Oracle Delivers Gains In Profit and Revenue -- WSJ

This article is being republished as part of our daily reproduction of WSJ.com articles that also appeared in the U.S. print edition of The Wall Street Journal (September 15, 2017).

With Oracle Corp.'s shares hitting records this summer, the company Thursday reported earnings that showed its efforts to reinvent itself continue to pay off.

Oracle shares, which initially rose in after-hours trading, fell 3% to $50.95 after company executives provided current-quarter projections that didn't meet what Wall Street was expecting. The shares had set a record high of $53.14 during regular trading Thursday.

The 40-year-old seller of business software has spent billions of dollars over the past few years to transform into a postmillennium company selling web-based, on-demand computing services known as the cloud. That investment appears to be paying off as Oracle's cloud business again drove growth during the company's fiscal first quarter, which ended Aug. 31.

Sales of business software delivered over the internet as a service rose 62% to $1.07 billion. Sales of the services used by software developers to build applications on the cloud, called platform-as-a-service and infrastructure-as-a-service, rose 28% to $400 million.

Last quarter, Oracle began reporting its software-as-a-service figures separately, a sign the business has become more competitive, analysts said. But the company has now combined reporting on its platform and infrastructure businesses, making it harder to determine how each is performing.
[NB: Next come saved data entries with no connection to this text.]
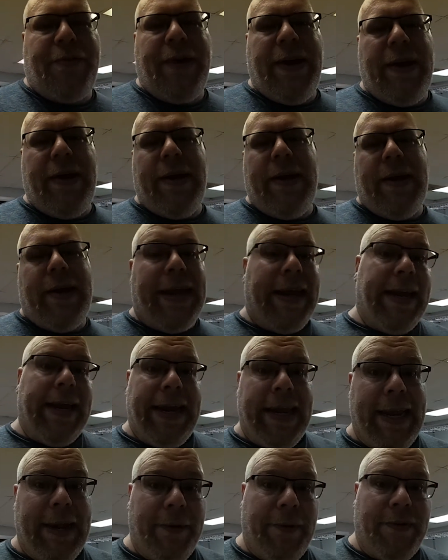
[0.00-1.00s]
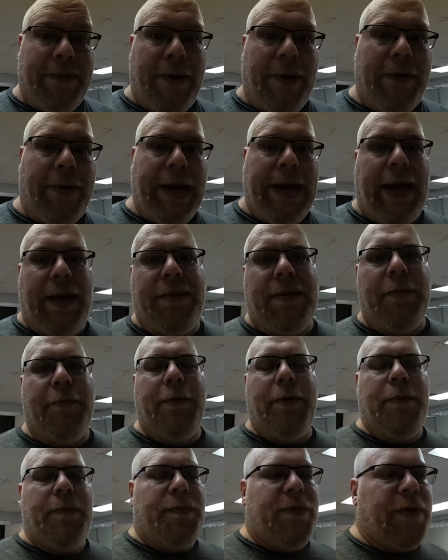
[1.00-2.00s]
rate, and the heat was going out the
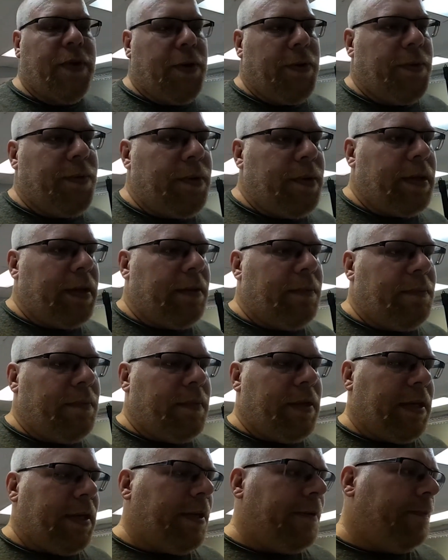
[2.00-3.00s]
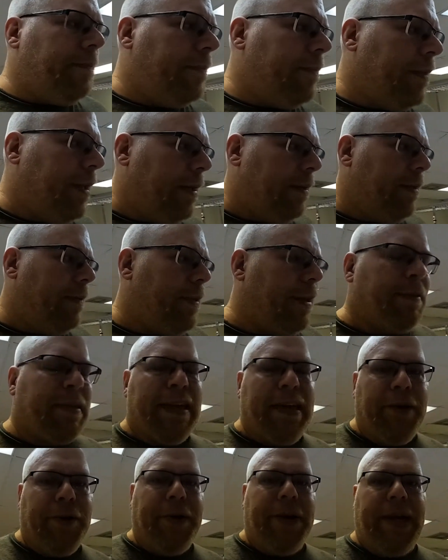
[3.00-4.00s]
room. So the
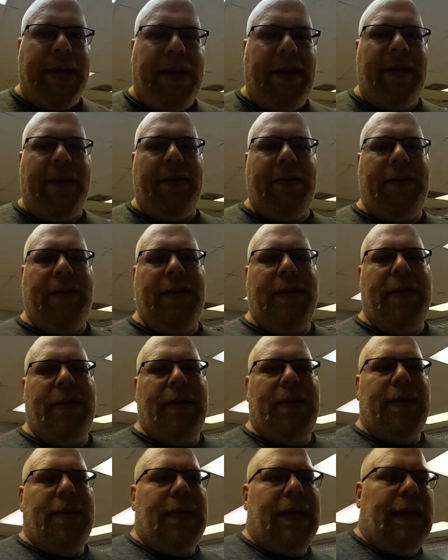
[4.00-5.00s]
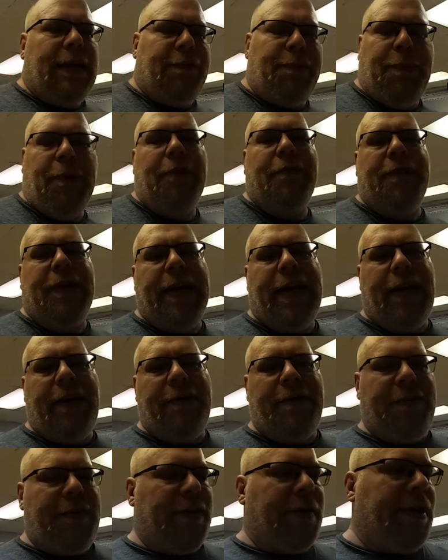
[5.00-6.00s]
theory is proven
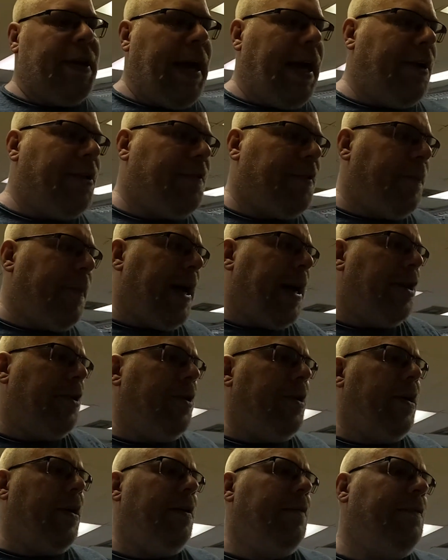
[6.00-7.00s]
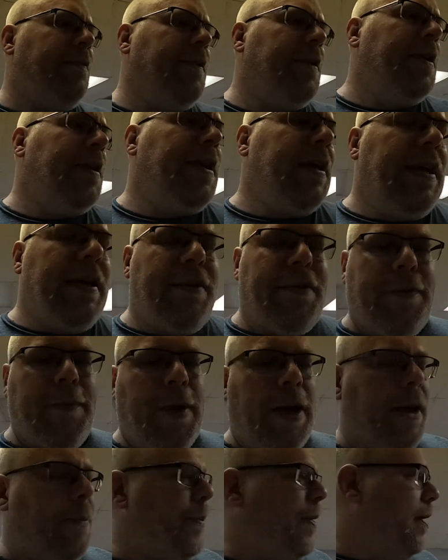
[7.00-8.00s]
now. So now it's a matter of
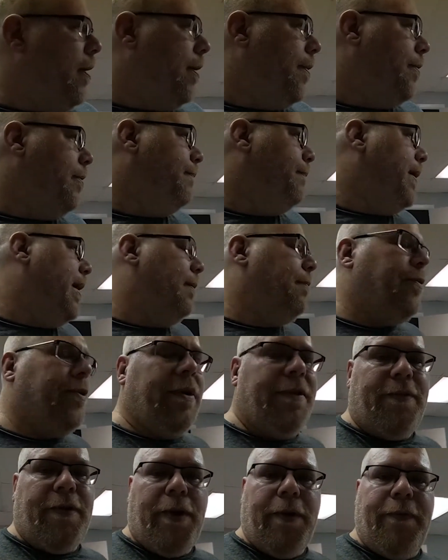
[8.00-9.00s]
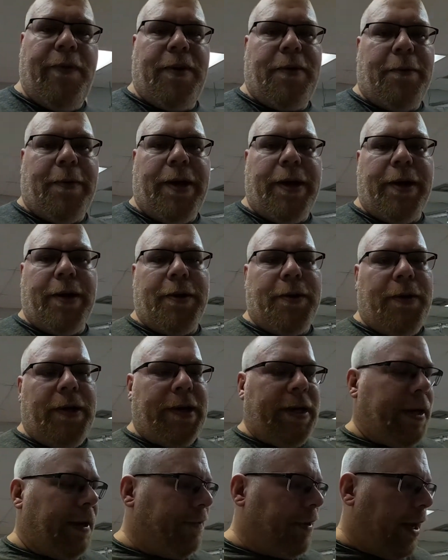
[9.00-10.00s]
swapping all them bad boys over to water
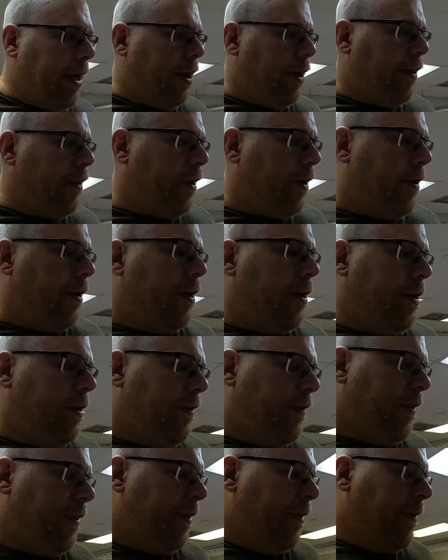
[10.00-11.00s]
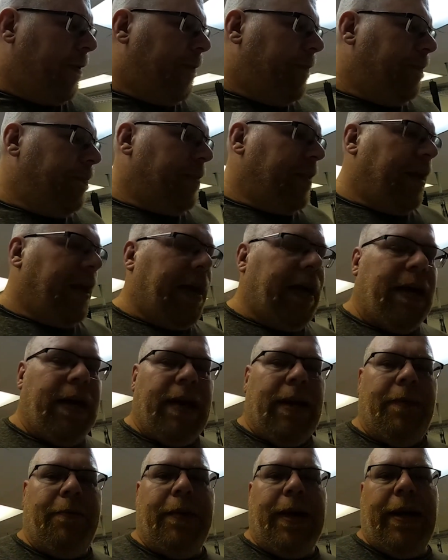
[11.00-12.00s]
cooling. I've got all the cards
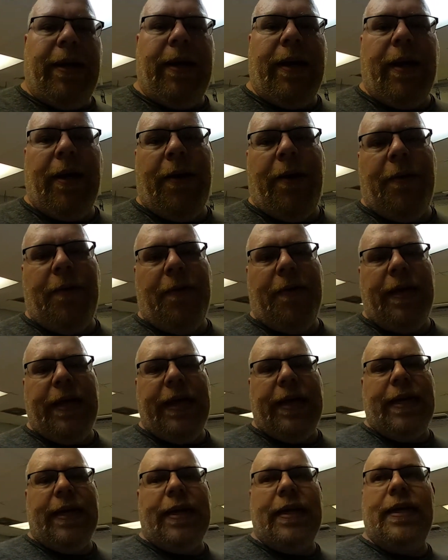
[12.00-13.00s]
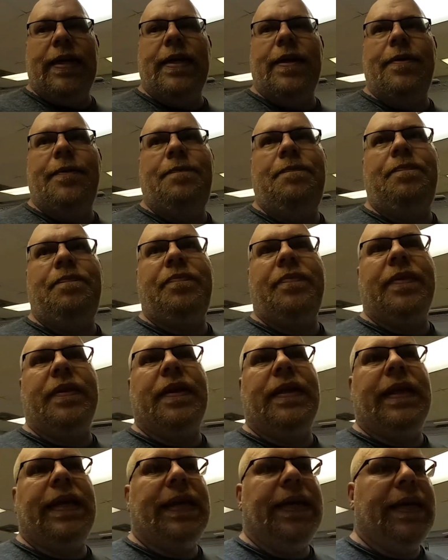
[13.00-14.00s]
ready to go,
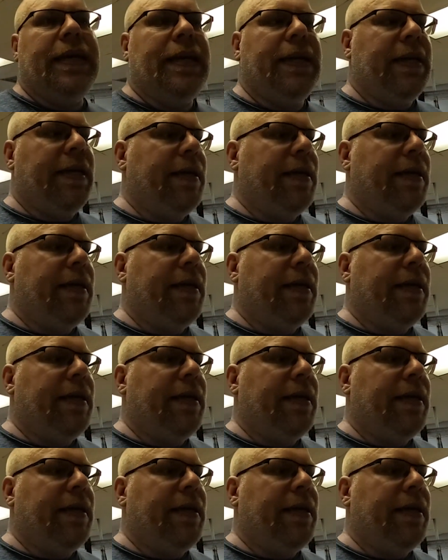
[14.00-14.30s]
and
The Redwood City, Calif., company said revenue climbed 7% to $9.19 billion. Earnings rose 21% to $2.21 billion, or 52 cents a share, from $1.83 billion, or 43 cents a share, a year earlier. When adjusted for stock-based compensation and other items, earnings were 62 cents a share, up from 55 cents a share a year earlier.

Analysts had expected Oracle to earn 60 cents a share on an adjusted basis, on revenue of $9 billion, according to a survey of analysts by Thomson Reuters Corp.

This quarter, Oracle expects cloud revenue to increase 39% to 43%, helping drive a 2% to 4% revenue increase. Adjusted per-share profit, on a constant-currency basis, is expected to reach 64 cents to 68 cents, up from 61 cents a share in the year-ago period.

Analysts surveyed by Thomson Reuters had projected 68 cents a share with revenue increasing 4.7% from the year-ago period.

"The debate on Oracle has moved beyond, 'Will the business be destroyed?'" said Walter Pritchard, an analyst with Citi Research.

The trick for Oracle, said Ross MacMillan, an analyst with RBC Capital Markets LLC, is to build its cloud business even as its legacy software-licensing business declines.

That is particularly important in the platform-as-a-service and infrastructure-as-a-service businesses, where Amazon.com Inc. and Microsoft Corp. dominate, he said. Customers who choose to run Oracle's software on Amazon or Microsoft's cloud will be encouraged to buy more services from those vendors, rather than Oracle, Mr. MacMillan said.

Originally skeptical of cloud computing, Oracle has taken steps to become a cloud competitor in recent years. Last year, it spent $9.3 billion on NetSuite, a seller of business software delivered over the internet. Oracle also has set up a cloud-engineering center in downtown Seattle, not far from Microsoft and Amazon.

Asked about acquisitions during a conference call with analysts, Chairman Larry Ellison said, "There's no one left to buy....As we focus on the cloud, there aren't a bunch of obvious targets we can go out and buy." The bulk of the technologies that drive the company's growth, Mr. Ellison said, are developed internally.

Last year, Oracle sold $4.57 billion worth of cloud services -- accounting for 12% of its revenue. That was up from $2.85 billion, or 8%, the previous year. In the first quarter, cloud services accounted for 16% of revenue.

Oracle also has benefited from the fact that its legacy software business hasn't declined as quickly as analysts had expected, Mr. MacMillan said. Sales of Oracle's traditional on-premise software products, which are installed and run at a customer's location, accounted for 65% of the company's business in the latest period, bringing in $5.92 billion, a 1.6% increase from the year-ago period.

"There are still a lot of customers who chose to deliver on-premise today," Mr. MacMillan said.